Here we provide results of applying our machine learning methods to UMU and FMF. Figure 2 and Figure 3 represent the MAP values for UMU and FMF based on 3-fold cross-validation. We present results for three different classifiers: Naïve Bayes which we use as a baseline, Huber, and CS-SVM with a range of cost factors. We observe that the Huber and CS-SVM classifier performs much better than Naïve Bayes. CS-SVM with the cost factor of 1 (standard SVM) is not optimal. As we increase the cost factor, the performance of CS-SVM improves and reaches a best performance with an optimal cost factor. However, the Huber performs better than the CS-SVM with the optimal cost factor. Furthermore the Huber does not require a search for the optimal cost factor as CS-SVM requires.

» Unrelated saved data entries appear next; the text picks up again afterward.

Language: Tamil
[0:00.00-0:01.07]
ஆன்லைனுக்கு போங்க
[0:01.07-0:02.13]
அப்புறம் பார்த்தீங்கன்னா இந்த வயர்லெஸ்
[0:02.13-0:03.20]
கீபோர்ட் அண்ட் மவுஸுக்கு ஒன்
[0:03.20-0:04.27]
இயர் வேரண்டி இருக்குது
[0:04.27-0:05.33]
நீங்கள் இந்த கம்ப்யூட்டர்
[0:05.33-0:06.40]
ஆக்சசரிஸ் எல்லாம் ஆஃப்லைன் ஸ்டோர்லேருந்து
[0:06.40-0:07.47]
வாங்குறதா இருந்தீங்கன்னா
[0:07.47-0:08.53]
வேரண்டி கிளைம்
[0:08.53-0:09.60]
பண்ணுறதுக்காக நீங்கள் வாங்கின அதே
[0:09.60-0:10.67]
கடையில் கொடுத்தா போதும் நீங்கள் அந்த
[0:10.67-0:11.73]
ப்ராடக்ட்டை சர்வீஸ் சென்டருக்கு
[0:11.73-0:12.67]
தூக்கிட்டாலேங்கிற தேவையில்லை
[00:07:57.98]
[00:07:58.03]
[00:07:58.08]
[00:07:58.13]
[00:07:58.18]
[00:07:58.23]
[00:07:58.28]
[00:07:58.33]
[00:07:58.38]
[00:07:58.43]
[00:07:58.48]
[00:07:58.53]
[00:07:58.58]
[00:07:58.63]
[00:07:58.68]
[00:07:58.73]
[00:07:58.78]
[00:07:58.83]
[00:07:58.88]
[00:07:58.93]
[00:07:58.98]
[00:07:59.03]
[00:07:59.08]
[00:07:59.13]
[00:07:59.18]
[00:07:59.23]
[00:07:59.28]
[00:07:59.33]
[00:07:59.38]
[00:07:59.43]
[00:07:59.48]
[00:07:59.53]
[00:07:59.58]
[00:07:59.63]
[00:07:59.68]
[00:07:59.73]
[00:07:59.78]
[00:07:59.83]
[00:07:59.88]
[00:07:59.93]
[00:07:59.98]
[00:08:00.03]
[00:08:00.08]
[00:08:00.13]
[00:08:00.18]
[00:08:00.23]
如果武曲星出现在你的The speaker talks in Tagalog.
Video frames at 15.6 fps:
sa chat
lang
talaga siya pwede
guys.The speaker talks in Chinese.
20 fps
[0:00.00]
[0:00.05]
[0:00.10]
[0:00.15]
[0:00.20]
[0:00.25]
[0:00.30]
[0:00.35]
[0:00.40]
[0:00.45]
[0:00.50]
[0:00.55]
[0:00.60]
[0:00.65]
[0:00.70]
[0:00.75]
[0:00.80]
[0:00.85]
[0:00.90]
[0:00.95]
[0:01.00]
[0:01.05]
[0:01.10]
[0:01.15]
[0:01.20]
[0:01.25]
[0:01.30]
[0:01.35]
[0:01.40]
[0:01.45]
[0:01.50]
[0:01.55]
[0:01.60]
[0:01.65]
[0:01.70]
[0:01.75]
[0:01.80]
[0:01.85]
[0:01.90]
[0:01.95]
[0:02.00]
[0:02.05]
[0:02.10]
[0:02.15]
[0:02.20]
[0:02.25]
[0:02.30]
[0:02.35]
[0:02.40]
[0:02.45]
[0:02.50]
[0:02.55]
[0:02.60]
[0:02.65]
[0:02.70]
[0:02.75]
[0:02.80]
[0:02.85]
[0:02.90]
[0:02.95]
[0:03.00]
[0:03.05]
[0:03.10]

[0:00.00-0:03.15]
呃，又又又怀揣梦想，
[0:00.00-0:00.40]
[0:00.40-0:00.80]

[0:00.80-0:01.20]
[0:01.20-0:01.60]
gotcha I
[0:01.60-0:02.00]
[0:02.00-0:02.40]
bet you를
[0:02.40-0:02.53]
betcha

Therefore, we conclude that the Huber classifier may represent the best approach for this problem.

Figure 2.

Figure 2

Huber, CS-SVM and Bayes classifiers applied to UMU

Figure 3.

Figure 3

Huber, CS-SVM and Bayes classifiers applied to FFU

The MAP scores represent how well the positive labeled points are ranked ahead of the negative labeled (actually unlabeled) points. As we argue above, it is reasonable to use MAP to compare different classification methods. However our main goal is to use the trained classifiers to rank the unlabeled sets and to achieve a ranking that places the unlabeled yet high quality phrases high in this ranking. In order to evaluate the quality of such rankings, the Huber learner was used to produce rankings for both and MU and MF. We then extracted four different sets of 100 multiword strings:

  • Set 1: 100 candidate phrases randomly selected from the subset of MU strings, whose Huber scores are above the median score of the set U phrases. There are 224,249 such strings in MU.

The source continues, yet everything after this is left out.